WHAT THE TASK ASKS: Among the entries below, only the lines from the one with "Silent video, 20 frames per second." through the one with "Transcript: nutrition information, which" are to be retyped, exactly and without pictures.

EXERCISE DATA:
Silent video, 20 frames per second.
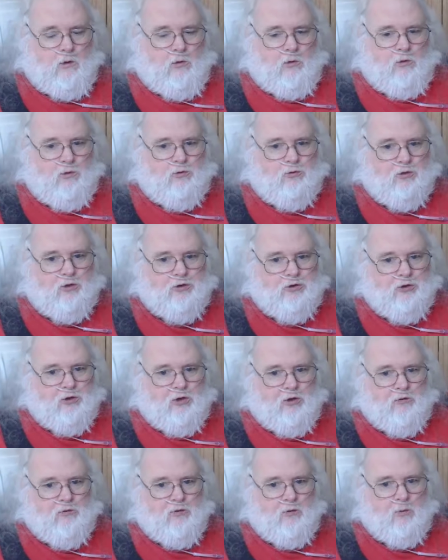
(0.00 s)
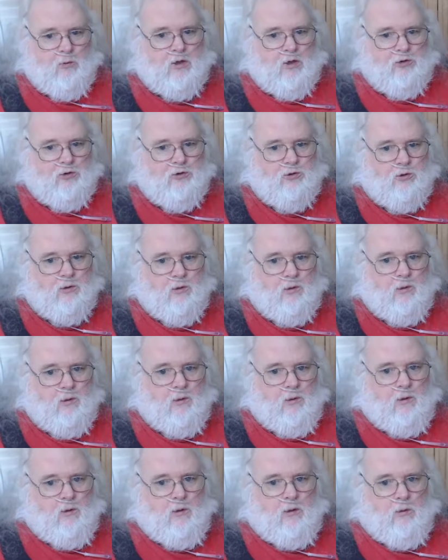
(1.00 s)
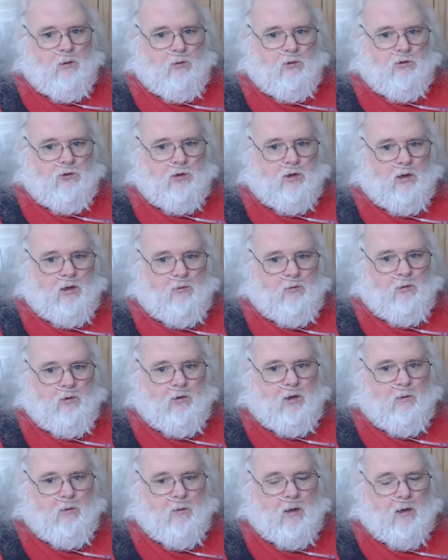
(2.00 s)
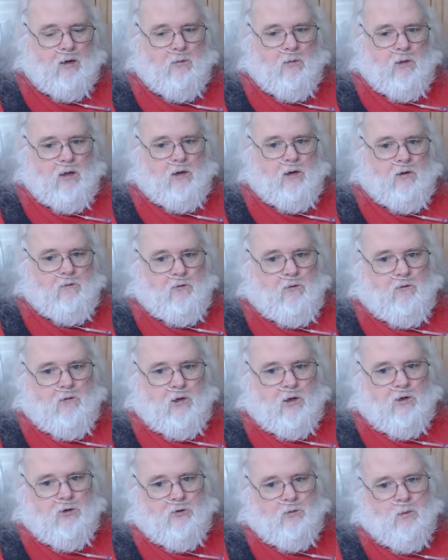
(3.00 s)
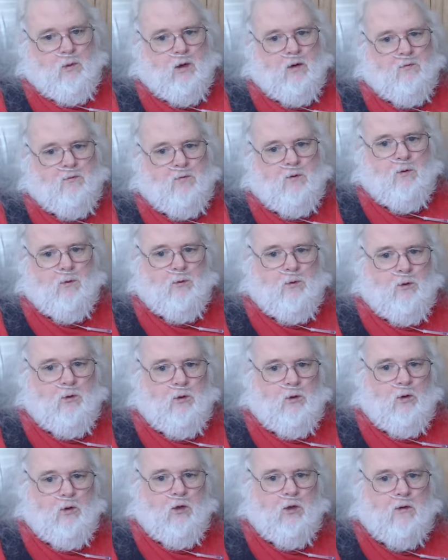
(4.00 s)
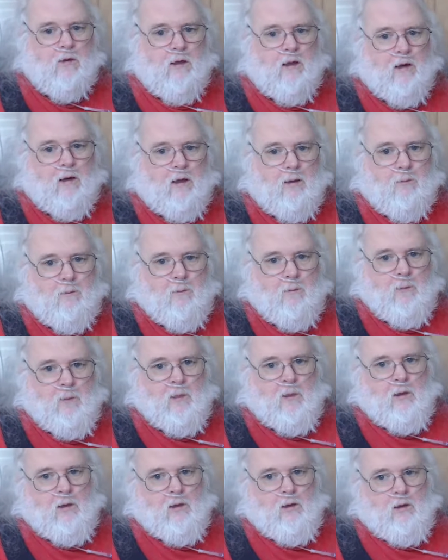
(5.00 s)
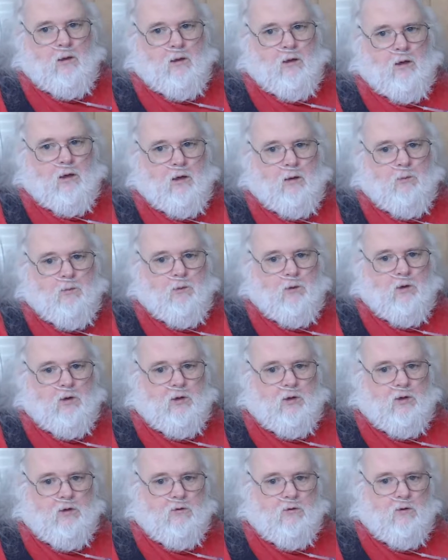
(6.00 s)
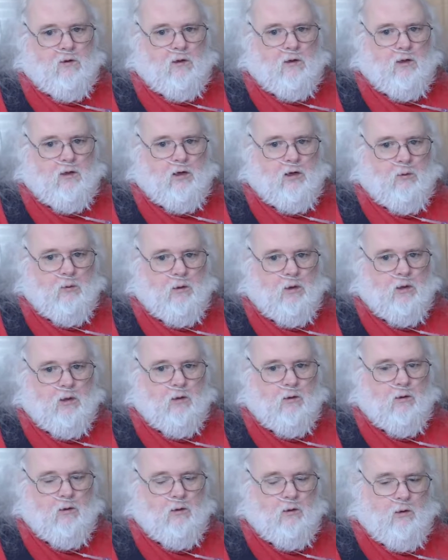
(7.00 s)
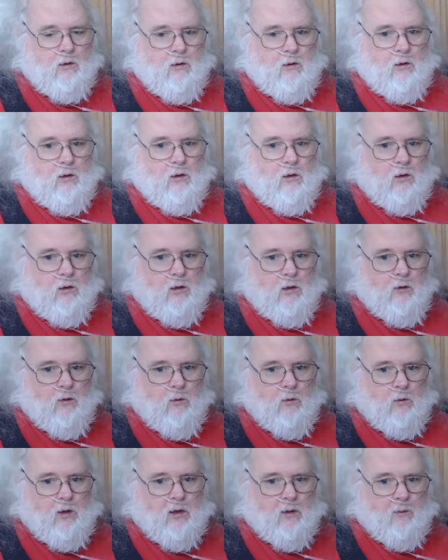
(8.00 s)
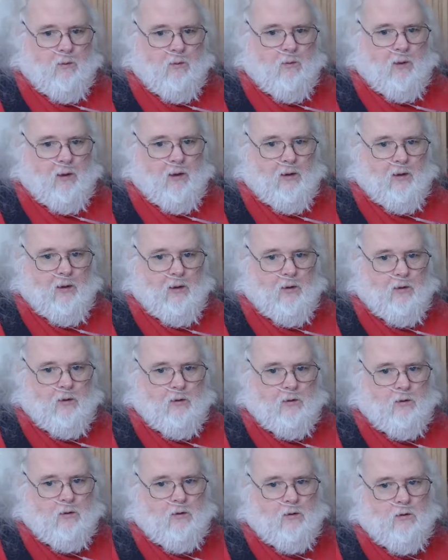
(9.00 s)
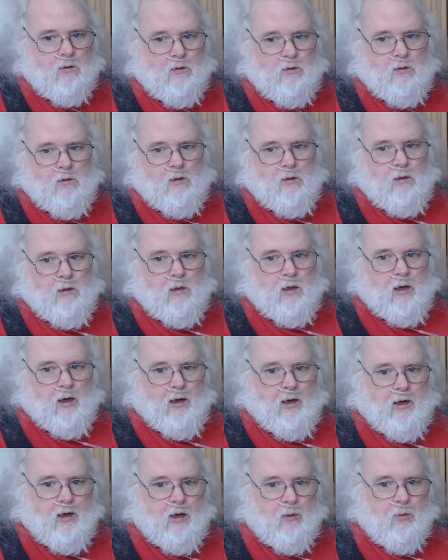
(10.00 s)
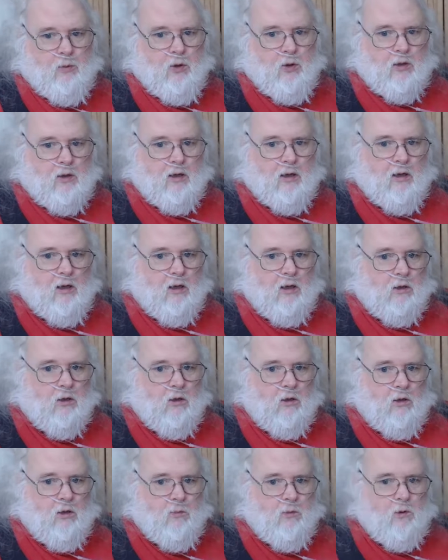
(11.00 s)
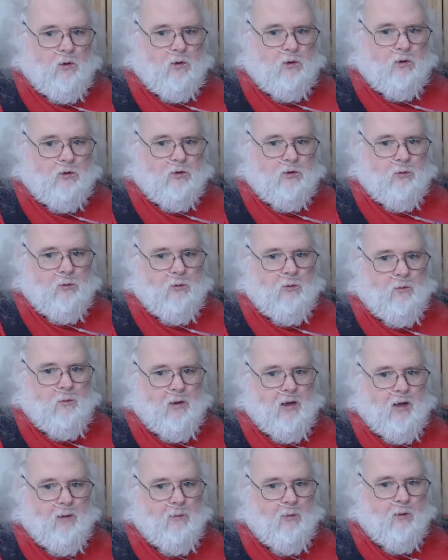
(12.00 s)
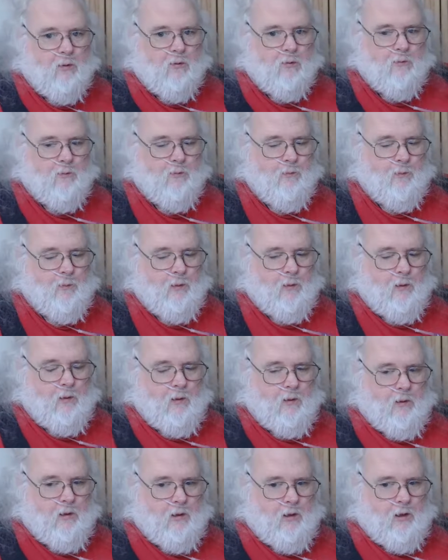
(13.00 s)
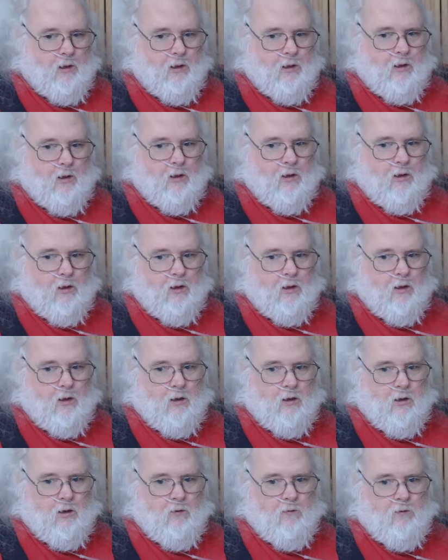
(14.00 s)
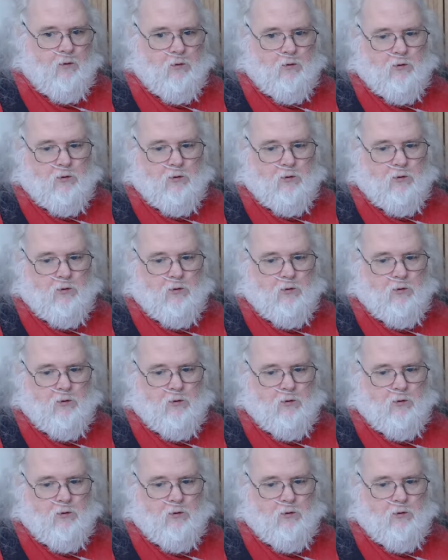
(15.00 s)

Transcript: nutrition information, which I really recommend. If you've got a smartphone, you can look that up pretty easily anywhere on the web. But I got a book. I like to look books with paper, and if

--

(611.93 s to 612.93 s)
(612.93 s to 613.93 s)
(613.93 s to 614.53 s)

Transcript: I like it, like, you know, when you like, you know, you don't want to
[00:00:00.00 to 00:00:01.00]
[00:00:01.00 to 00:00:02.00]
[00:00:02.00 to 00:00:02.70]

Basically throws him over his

ANSWER:
Silent video, 20 frames per second.
(0.00 s)
(1.00 s)
(2.00 s)
(3.00 s)
(4.00 s)
(5.00 s)
(6.00 s)
(7.00 s)
(8.00 s)
(9.00 s)
(10.00 s)
(11.00 s)
(12.00 s)
(13.00 s)
(14.00 s)
(15.00 s)

Transcript: nutrition information, which I really recommend. If you've got a smartphone, you can look that up pretty easily anywhere on the web. But I got a book. I like to look books with paper, and if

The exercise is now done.